Your goal:
Once you have read the records, output them exactly.

(Data items)
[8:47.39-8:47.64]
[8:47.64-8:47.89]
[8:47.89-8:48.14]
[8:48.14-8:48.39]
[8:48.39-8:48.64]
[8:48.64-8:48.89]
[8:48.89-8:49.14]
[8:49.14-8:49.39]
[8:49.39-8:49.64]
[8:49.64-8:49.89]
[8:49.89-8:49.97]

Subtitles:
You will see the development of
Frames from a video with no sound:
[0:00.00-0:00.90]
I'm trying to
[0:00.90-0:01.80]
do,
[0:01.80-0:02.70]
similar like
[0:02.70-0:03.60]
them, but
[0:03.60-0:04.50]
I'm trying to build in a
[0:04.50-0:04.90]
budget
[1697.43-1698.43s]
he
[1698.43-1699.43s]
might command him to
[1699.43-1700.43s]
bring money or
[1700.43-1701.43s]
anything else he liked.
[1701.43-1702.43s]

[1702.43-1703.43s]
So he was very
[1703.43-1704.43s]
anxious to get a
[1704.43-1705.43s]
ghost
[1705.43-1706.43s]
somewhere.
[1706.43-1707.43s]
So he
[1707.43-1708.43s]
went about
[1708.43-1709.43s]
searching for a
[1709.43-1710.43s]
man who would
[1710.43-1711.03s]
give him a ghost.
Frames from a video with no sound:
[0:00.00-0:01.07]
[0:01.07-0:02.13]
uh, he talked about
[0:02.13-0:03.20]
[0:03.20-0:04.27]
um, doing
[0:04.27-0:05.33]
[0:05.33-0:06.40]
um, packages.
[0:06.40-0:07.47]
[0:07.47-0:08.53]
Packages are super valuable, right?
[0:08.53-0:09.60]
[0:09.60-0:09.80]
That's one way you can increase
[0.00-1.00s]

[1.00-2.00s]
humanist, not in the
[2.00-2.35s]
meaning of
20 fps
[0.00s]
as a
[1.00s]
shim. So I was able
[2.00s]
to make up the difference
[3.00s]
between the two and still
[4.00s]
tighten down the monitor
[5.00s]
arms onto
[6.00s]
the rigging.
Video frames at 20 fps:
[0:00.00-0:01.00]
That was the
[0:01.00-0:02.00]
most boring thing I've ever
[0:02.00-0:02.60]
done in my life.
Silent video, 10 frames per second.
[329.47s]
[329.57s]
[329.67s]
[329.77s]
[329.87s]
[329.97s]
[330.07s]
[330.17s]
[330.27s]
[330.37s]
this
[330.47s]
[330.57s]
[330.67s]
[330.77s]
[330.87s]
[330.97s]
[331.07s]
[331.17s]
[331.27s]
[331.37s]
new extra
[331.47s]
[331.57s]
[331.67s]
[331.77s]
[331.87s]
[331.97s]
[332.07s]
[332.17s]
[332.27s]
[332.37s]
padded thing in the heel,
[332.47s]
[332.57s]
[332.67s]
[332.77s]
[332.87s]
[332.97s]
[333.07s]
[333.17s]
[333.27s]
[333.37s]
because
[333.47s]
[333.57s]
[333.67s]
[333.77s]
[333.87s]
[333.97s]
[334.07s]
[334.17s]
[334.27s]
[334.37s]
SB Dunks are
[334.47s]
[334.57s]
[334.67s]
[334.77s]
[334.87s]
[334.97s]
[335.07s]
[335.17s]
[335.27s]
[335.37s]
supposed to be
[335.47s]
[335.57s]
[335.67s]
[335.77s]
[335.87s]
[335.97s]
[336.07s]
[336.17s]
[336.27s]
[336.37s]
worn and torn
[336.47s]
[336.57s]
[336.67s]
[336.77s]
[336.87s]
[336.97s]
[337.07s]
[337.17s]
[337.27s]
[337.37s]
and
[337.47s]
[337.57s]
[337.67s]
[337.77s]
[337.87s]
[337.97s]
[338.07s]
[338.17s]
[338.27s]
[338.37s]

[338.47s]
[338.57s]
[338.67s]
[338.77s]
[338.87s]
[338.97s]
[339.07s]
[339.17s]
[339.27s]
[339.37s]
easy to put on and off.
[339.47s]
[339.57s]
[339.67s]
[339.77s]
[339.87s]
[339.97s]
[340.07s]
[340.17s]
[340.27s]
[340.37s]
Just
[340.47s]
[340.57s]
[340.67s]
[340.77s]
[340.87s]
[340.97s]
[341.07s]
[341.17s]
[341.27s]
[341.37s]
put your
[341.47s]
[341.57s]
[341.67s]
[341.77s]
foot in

Response to this exercise:
[8:47.39-8:47.64]
[8:47.64-8:47.89]
[8:47.89-8:48.14]
[8:48.14-8:48.39]
[8:48.39-8:48.64]
[8:48.64-8:48.89]
[8:48.89-8:49.14]
[8:49.14-8:49.39]
[8:49.39-8:49.64]
[8:49.64-8:49.89]
[8:49.89-8:49.97]

Subtitles:
You will see the development of
Frames from a video with no sound:
[0:00.00-0:00.90]
I'm trying to
[0:00.90-0:01.80]
do,
[0:01.80-0:02.70]
similar like
[0:02.70-0:03.60]
them, but
[0:03.60-0:04.50]
I'm trying to build in a
[0:04.50-0:04.90]
budget
[1697.43-1698.43s]
he
[1698.43-1699.43s]
might command him to
[1699.43-1700.43s]
bring money or
[1700.43-1701.43s]
anything else he liked.
[1701.43-1702.43s]

[1702.43-1703.43s]
So he was very
[1703.43-1704.43s]
anxious to get a
[1704.43-1705.43s]
ghost
[1705.43-1706.43s]
somewhere.
[1706.43-1707.43s]
So he
[1707.43-1708.43s]
went about
[1708.43-1709.43s]
searching for a
[1709.43-1710.43s]
man who would
[1710.43-1711.03s]
give him a ghost.
Frames from a video with no sound:
[0:00.00-0:01.07]
[0:01.07-0:02.13]
uh, he talked about
[0:02.13-0:03.20]
[0:03.20-0:04.27]
um, doing
[0:04.27-0:05.33]
[0:05.33-0:06.40]
um, packages.
[0:06.40-0:07.47]
[0:07.47-0:08.53]
Packages are super valuable, right?
[0:08.53-0:09.60]
[0:09.60-0:09.80]
That's one way you can increase
[0.00-1.00s]

[1.00-2.00s]
humanist, not in the
[2.00-2.35s]
meaning of
20 fps
[0.00s]
as a
[1.00s]
shim. So I was able
[2.00s]
to make up the difference
[3.00s]
between the two and still
[4.00s]
tighten down the monitor
[5.00s]
arms onto
[6.00s]
the rigging.
Video frames at 20 fps:
[0:00.00-0:01.00]
That was the
[0:01.00-0:02.00]
most boring thing I've ever
[0:02.00-0:02.60]
done in my life.
Silent video, 10 frames per second.
[329.47s]
[329.57s]
[329.67s]
[329.77s]
[329.87s]
[329.97s]
[330.07s]
[330.17s]
[330.27s]
[330.37s]
this
[330.47s]
[330.57s]
[330.67s]
[330.77s]
[330.87s]
[330.97s]
[331.07s]
[331.17s]
[331.27s]
[331.37s]
new extra
[331.47s]
[331.57s]
[331.67s]
[331.77s]
[331.87s]
[331.97s]
[332.07s]
[332.17s]
[332.27s]
[332.37s]
padded thing in the heel,
[332.47s]
[332.57s]
[332.67s]
[332.77s]
[332.87s]
[332.97s]
[333.07s]
[333.17s]
[333.27s]
[333.37s]
because
[333.47s]
[333.57s]
[333.67s]
[333.77s]
[333.87s]
[333.97s]
[334.07s]
[334.17s]
[334.27s]
[334.37s]
SB Dunks are
[334.47s]
[334.57s]
[334.67s]
[334.77s]
[334.87s]
[334.97s]
[335.07s]
[335.17s]
[335.27s]
[335.37s]
supposed to be
[335.47s]
[335.57s]
[335.67s]
[335.77s]
[335.87s]
[335.97s]
[336.07s]
[336.17s]
[336.27s]
[336.37s]
worn and torn
[336.47s]
[336.57s]
[336.67s]
[336.77s]
[336.87s]
[336.97s]
[337.07s]
[337.17s]
[337.27s]
[337.37s]
and
[337.47s]
[337.57s]
[337.67s]
[337.77s]
[337.87s]
[337.97s]
[338.07s]
[338.17s]
[338.27s]
[338.37s]

[338.47s]
[338.57s]
[338.67s]
[338.77s]
[338.87s]
[338.97s]
[339.07s]
[339.17s]
[339.27s]
[339.37s]
easy to put on and off.
[339.47s]
[339.57s]
[339.67s]
[339.77s]
[339.87s]
[339.97s]
[340.07s]
[340.17s]
[340.27s]
[340.37s]
Just
[340.47s]
[340.57s]
[340.67s]
[340.77s]
[340.87s]
[340.97s]
[341.07s]
[341.17s]
[341.27s]
[341.37s]
put your
[341.47s]
[341.57s]
[341.67s]
[341.77s]
foot in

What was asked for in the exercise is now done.